Congresso retoma debates sobre segurança pública e o fim da escala 6×1
Depois de mais de dez dias de pausa por causa do Carnaval, deputados e senadores retomam as atividades no Congresso Nacional com uma pauta considerada prioritária. Entre os temas que devem avançar estão o acordo entre Mercosul e União Europeia, a proposta que trata do fim da escala de trabalho 6×1 e a chamada PEC da Segurança Pública.
Como o ano é eleitoral, Câmara e Senado devem concentrar esforços nos próximos meses. Em julho, os trabalhos serão interrompidos para o período de campanha, que segue até outubro, quando acontecem as eleições para presidente, governadores, senadores e deputados.
Entre os projetos em destaque está o acordo comercial entre Mercosul e União Europeia, assinado no dia 17 de janeiro. Para que passe a valer no Brasil, o texto precisa ser aprovado pelo Congresso. A proposta será analisada primeiro na comissão que representa o Parlamento do Mercosul antes de seguir para votação no plenário da Câmara. Se for aprovada, ainda precisará do aval do Senado.
Na Câmara, também está em discussão a PEC da Segurança Pública. O texto tem como relator o deputado Mendonça Filho (União-PE). A proposta já recebeu parecer favorável na Comissão de Constituição e Justiça e agora está sendo analisada por uma comissão especial.
Outro ponto que deve ganhar força é a proposta que prevê mudanças na jornada de trabalho, com o fim da escala 6×1. O projeto está na CCJ e deve ter relator definido nos próximos dias, conforme indicação do presidente da Câmara, Hugo Motta (Republicanos-PB). A expectativa é que seja estabelecido um calendário para a tramitação.
No Senado, a previsão é retomar os preparativos para a sabatina de Jorge Messias, indicado pelo presidente Lula para uma vaga no Supremo Tribunal Federal.
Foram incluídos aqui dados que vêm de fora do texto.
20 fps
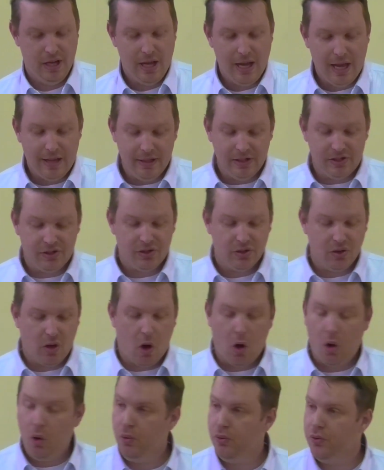And this
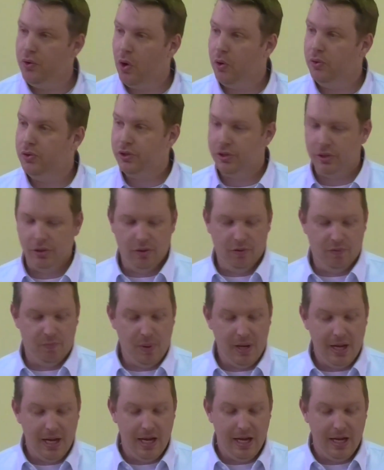whole notion of
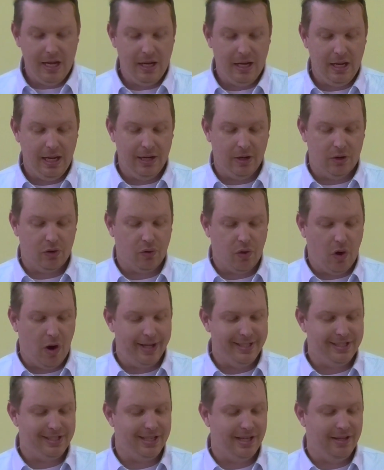being in
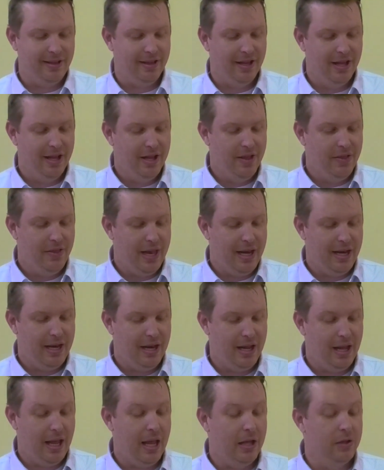Christ and
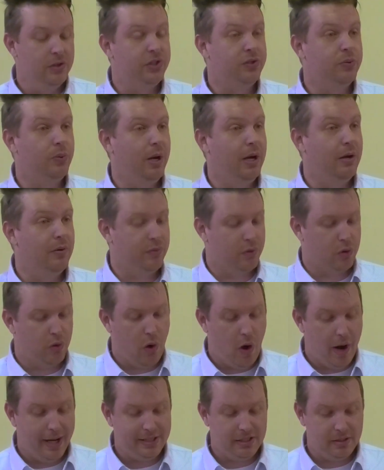then elsewhere of
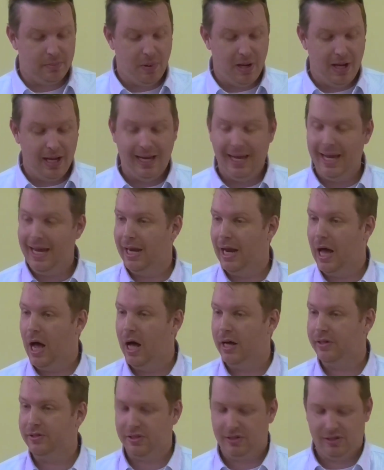Christ being in
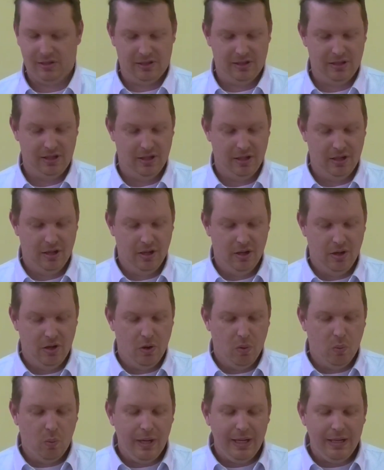us
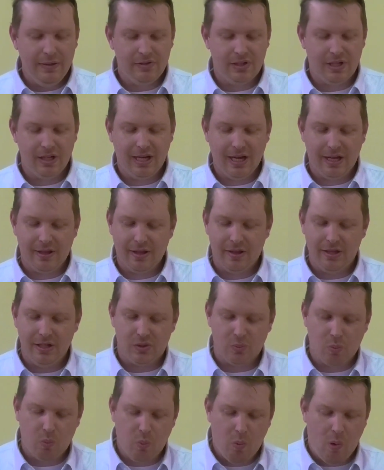weaves together
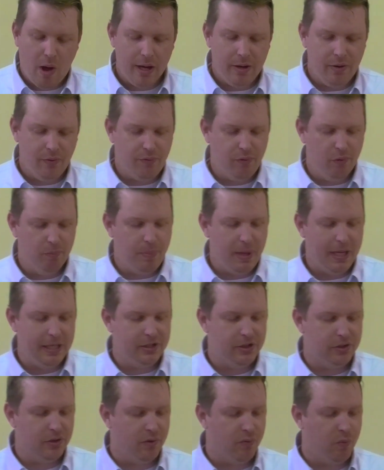this wonderful
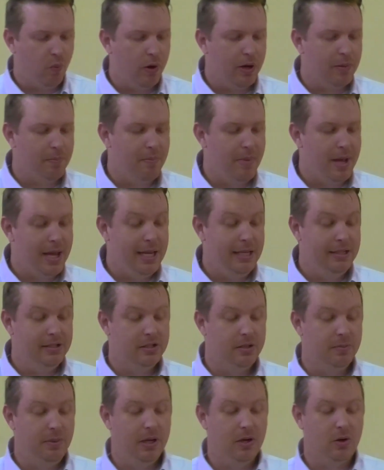picture of what it
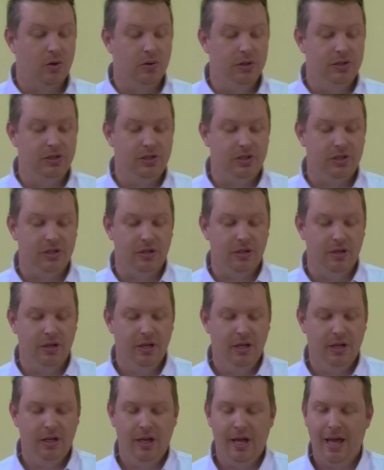means to be a Christian
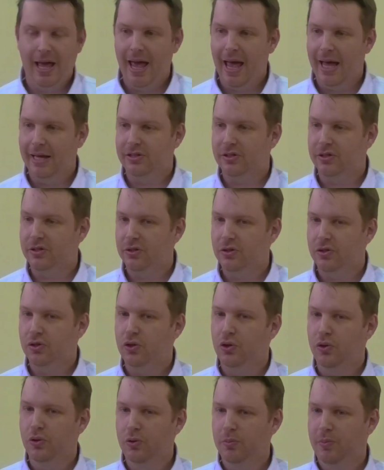as
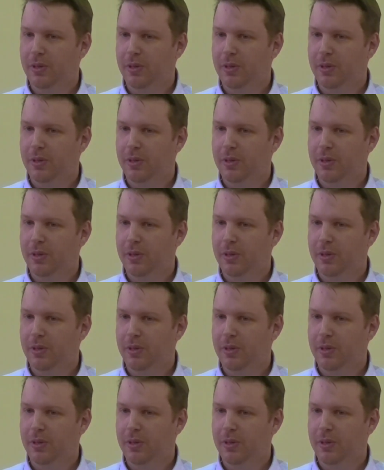two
Além das votações, a semana também será marcada por desdobramentos da CPMI do INSS. Nesta segunda-feira (23), o colegiado deve ouvir a empresária Ingrid Pikinskeni Morais Santos. O depoimento ocorre após o dono do Banco Master, Daniel Vorcaro, cancelar sua presença, decisão tomada depois que o ministro André Mendonça concluiu que ele não era obrigado a comparecer.
Mesmo assim, há a possibilidade de Vorcaro participar de reunião na Comissão de Assuntos Econômicos do Senado, presidida por Renan Calheiros (MDB-AL). O grupo acompanha as investigações relacionadas ao Banco Master e pretende votar requerimentos para convidar os ministros Dias Toffoli e Alexandre de Moraes.
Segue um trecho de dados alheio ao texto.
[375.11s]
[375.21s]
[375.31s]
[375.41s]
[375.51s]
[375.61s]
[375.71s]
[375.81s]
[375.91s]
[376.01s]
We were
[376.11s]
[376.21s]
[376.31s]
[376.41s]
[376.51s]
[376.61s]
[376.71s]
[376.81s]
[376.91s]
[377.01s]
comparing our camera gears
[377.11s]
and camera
De acordo com o presidente da CPMI do INSS, senador Carlos Viana (Podemos-MG), a intenção era ouvir o banqueiro sobre possíveis irregularidades envolvendo empréstimos consignados para aposentados e pensionistas do instituto.
O depoimento estava inicialmente previsto para o dia 9 deste mês, foi remarcado para o dia 26 após acordo entre o senador e a defesa de Vorcaro, mas acabou sendo antecipado antes do cancelamento.